The State Department is committed to ending the global pandemic of violence against women and girls. This violence cuts across ethnicity, race, class, religion, education level, and international borders. It has the potential to affect women and girls at every point in their lives, from sex-selective infanticide, to child marriage, trafficking, domestic violence, female genital mutilation/cutting, "honor" killings, the neglect and ostracism of widows, sexual violence, rape as a tool of war, and much more. Additionally, women and girls are disproportionately affected by HIV/AIDS, with rape and relationship violence contributing to the growing infection rate, especially among adolescents.

One in three women worldwide will experience gender-based violence (GBV) in her lifetime. According to UN Women, violence against women causes more death and disability for women and girls between the ages of 15 and 44, than do cancer, traffic accidents, malaria and war combined.

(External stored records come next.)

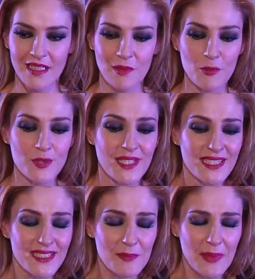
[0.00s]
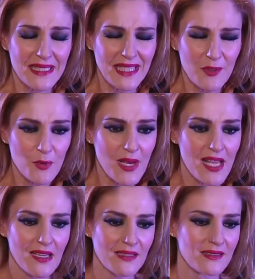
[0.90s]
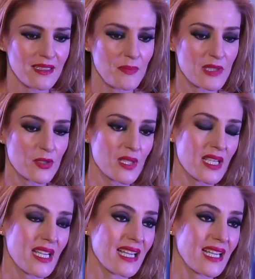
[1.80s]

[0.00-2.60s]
la música es espectacular, el personaje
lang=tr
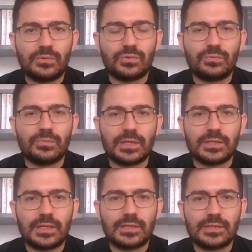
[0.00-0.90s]

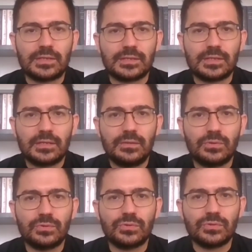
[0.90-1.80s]
kurumlarına tanınan
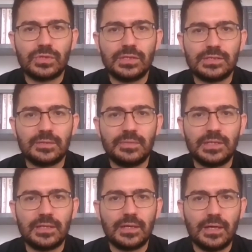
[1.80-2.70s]
hukuki
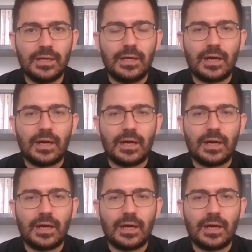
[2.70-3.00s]
zemin ile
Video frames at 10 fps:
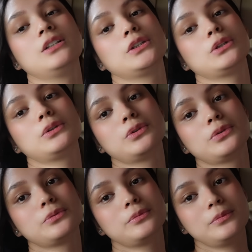
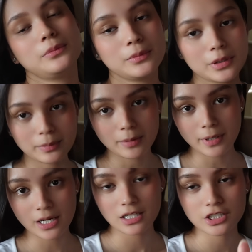So,
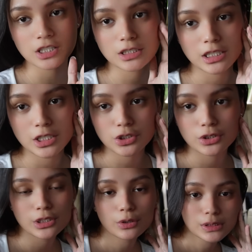magpapa-eyelash
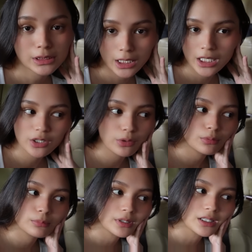extensions ako sa
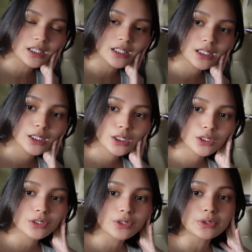Ayumi,
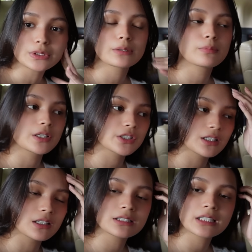dun sa
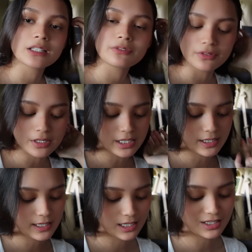branch nila sa
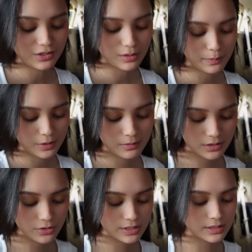Evia. And yung
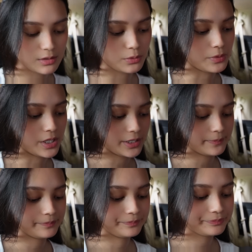appointment ko is at
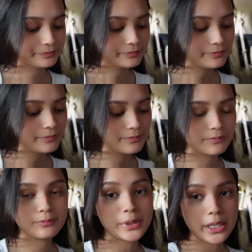1
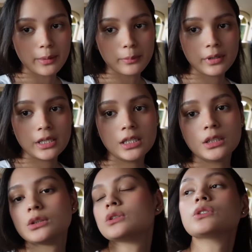p.m.
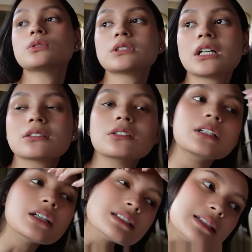So, sakto
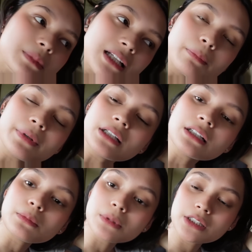lang kasi malapit
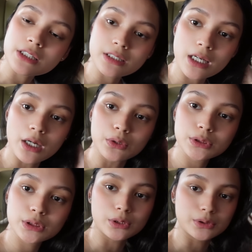lang naman siya sa
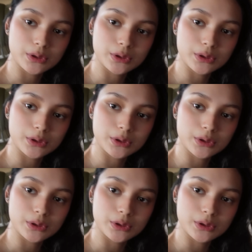house ko.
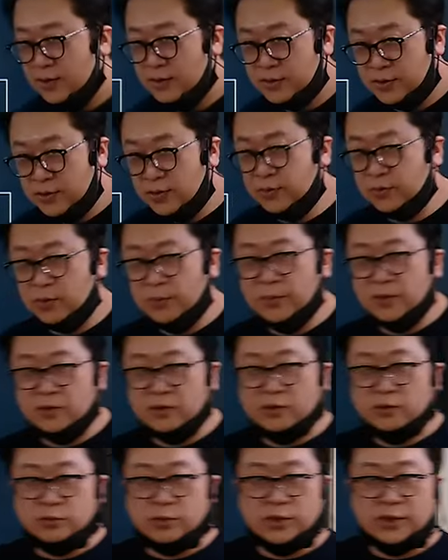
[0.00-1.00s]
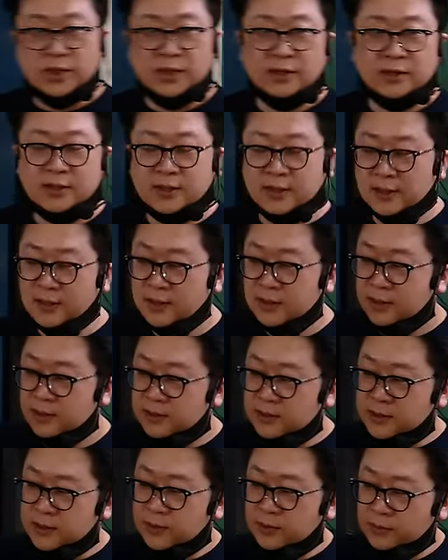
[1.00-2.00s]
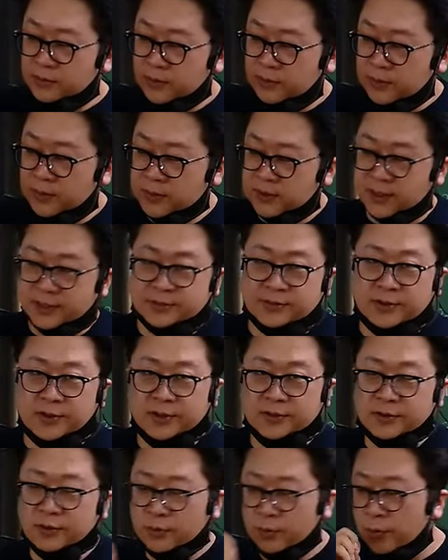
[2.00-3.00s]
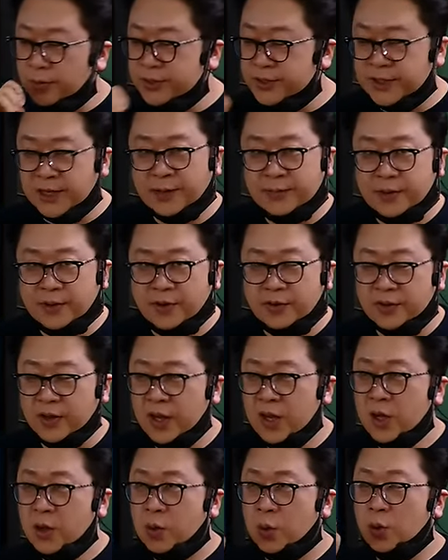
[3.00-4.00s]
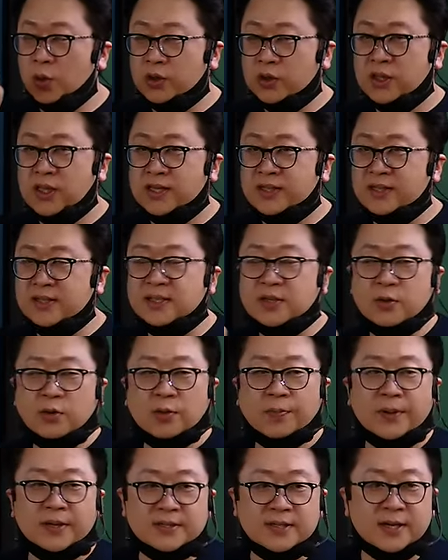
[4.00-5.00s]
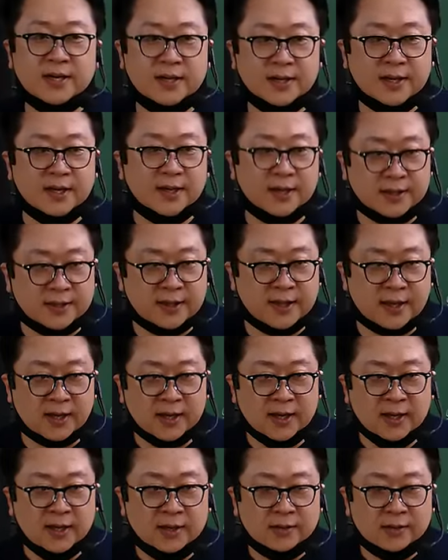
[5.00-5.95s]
지용도면 그려줘야 되니까 그 지용도면 작성해서 고시하면 그때 즉시 효력 발생하게 하겠다.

The United States takes a multi-pronged approach to addressing gender-based violence, including both short and long term goals to ensure appropriate care for survivors while also strengthening deterrents against gender-based violence. Our priorities include the protection of women (physical and legal), the prevention of violence against women, and the prosecution of perpetrators in order to address impunity. The Secretary’s Office of Global Women’s Issues (S/GWI) regularly coordinates with other bureaus and agencies to ensure a collaborative approach to addressing violence against women. Each year, the Secretary’s Office of Global Women’s Issues raises awareness and highlights the issue by commemorating the International Day for the Elimination of Violence Against Women (IDEVAW) on November 25th and the accompanying “16 Days of Activism.”

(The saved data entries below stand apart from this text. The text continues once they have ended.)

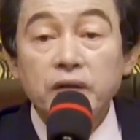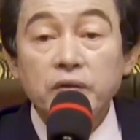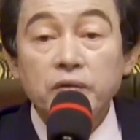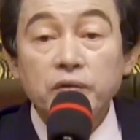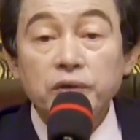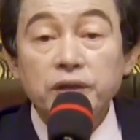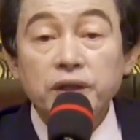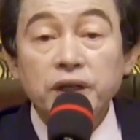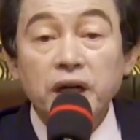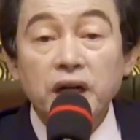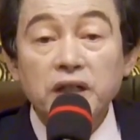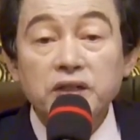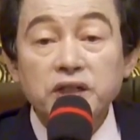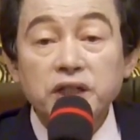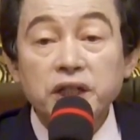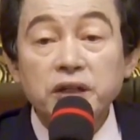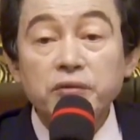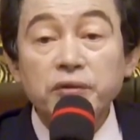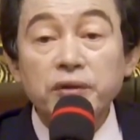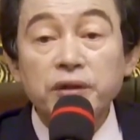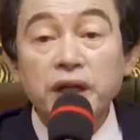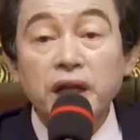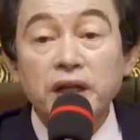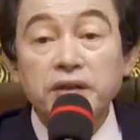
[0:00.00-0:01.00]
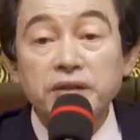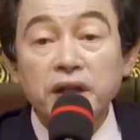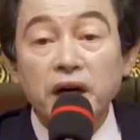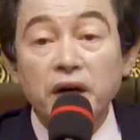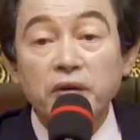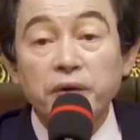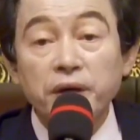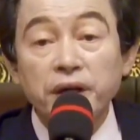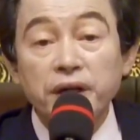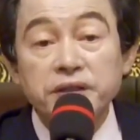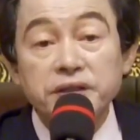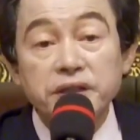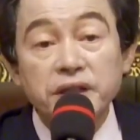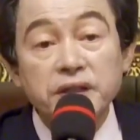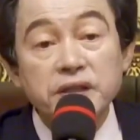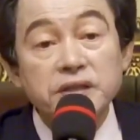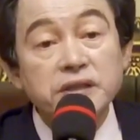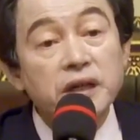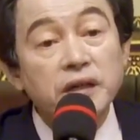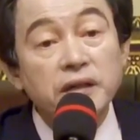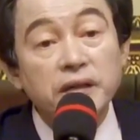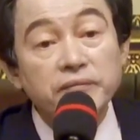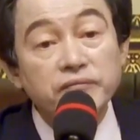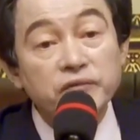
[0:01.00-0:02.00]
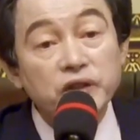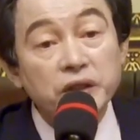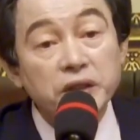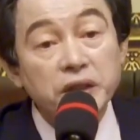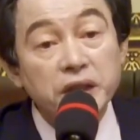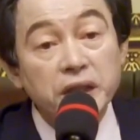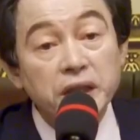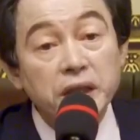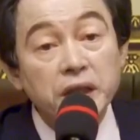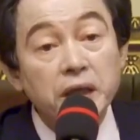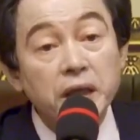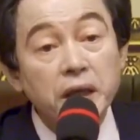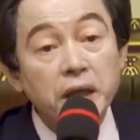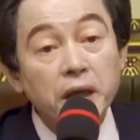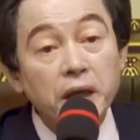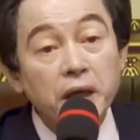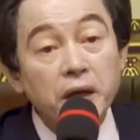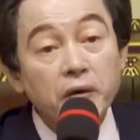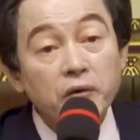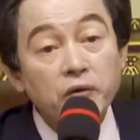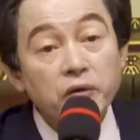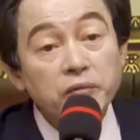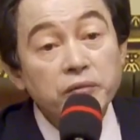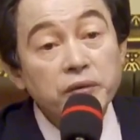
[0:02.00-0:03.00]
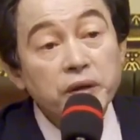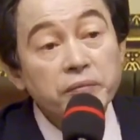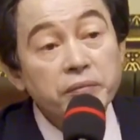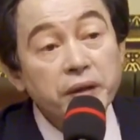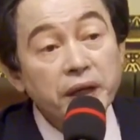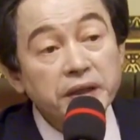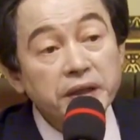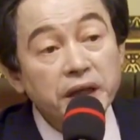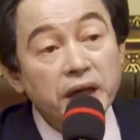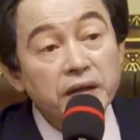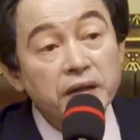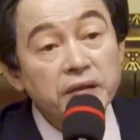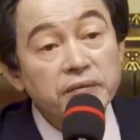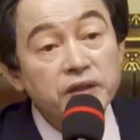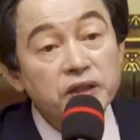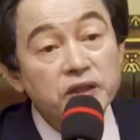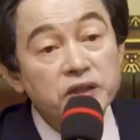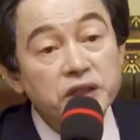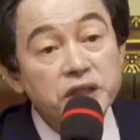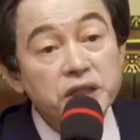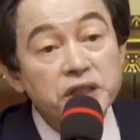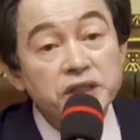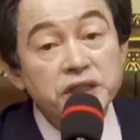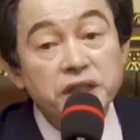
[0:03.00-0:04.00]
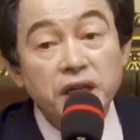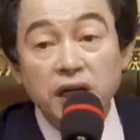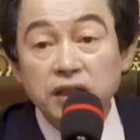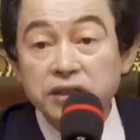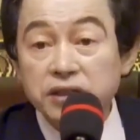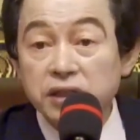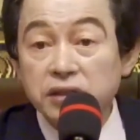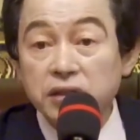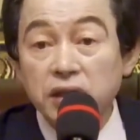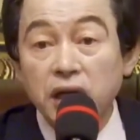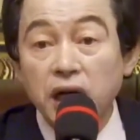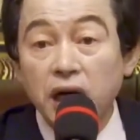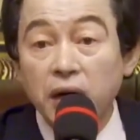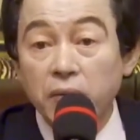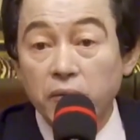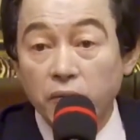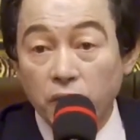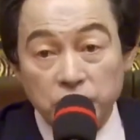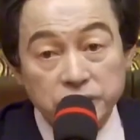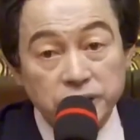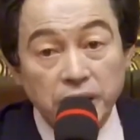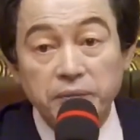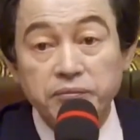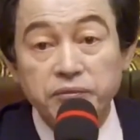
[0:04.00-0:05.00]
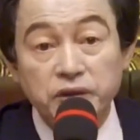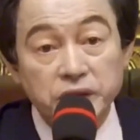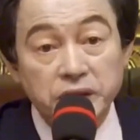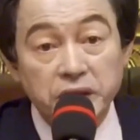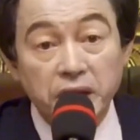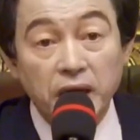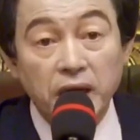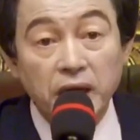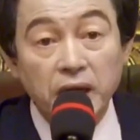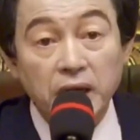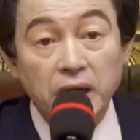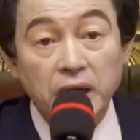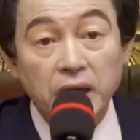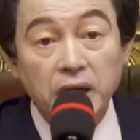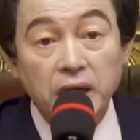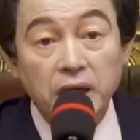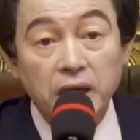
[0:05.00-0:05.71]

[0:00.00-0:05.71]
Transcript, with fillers: 우리가 청원한다고 해서 이 사람들이 국민 배당금을 실시하지는 못합니다.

Violence Against Women and Girls

As part of a $5 million small grants initiative, S/GWI is currently providing over $1.2 million in small grants to grassroots NGOs addressing gender-based violence globally. These projects focus on a range of issues – from increasing access to justice for survivors of sexual and domestic violence to the establishment of adolescent leadership groups to working with men and boys to raise awareness about gender-based violence. Additionally, through the Secretary’s International Fund for Women and Girls, in partnership with the Avon Foundation, S/GWI awarded 10 grants totaling $500,000 to grassroots non-governmental organizations in eight countries working to address GBV.

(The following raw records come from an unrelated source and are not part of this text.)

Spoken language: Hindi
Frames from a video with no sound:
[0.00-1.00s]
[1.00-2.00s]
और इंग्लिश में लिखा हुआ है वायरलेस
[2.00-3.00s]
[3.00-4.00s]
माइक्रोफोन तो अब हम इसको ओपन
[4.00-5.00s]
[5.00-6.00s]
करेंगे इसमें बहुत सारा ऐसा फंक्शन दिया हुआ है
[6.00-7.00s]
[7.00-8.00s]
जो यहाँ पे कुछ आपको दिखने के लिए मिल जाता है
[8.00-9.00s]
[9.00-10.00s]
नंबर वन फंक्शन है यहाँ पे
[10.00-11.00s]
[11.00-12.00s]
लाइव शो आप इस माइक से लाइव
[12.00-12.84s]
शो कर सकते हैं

S/GWI’s single largest program of $1.5 million comes out of the Iraqi Women’s Development Initiative (IWDI). The specific program is aimed at reducing violence against Iraqi women and girls. Investments to combat violence against women and girls include:

  • Prevention and Response: Expanding local NGO services to effectively address the needs of women and girls in conflict areas, through physical and psychological treatment, legal counsel, and protection measures, including access to safe houses.
  • Community Engagement: Supporting civil society efforts to engage with men and boys to combat violence against women and girls. It is important to change underlying social attitudes that perpetuate violence through dialogues with religious leaders, politicians, military officials, and students.
  • Capacity Building: Strengthening grassroots NGOs to further local judicial and law enforcement education and training, coordination of development efforts, and public advocacy aimed at preventing violence against women and girls.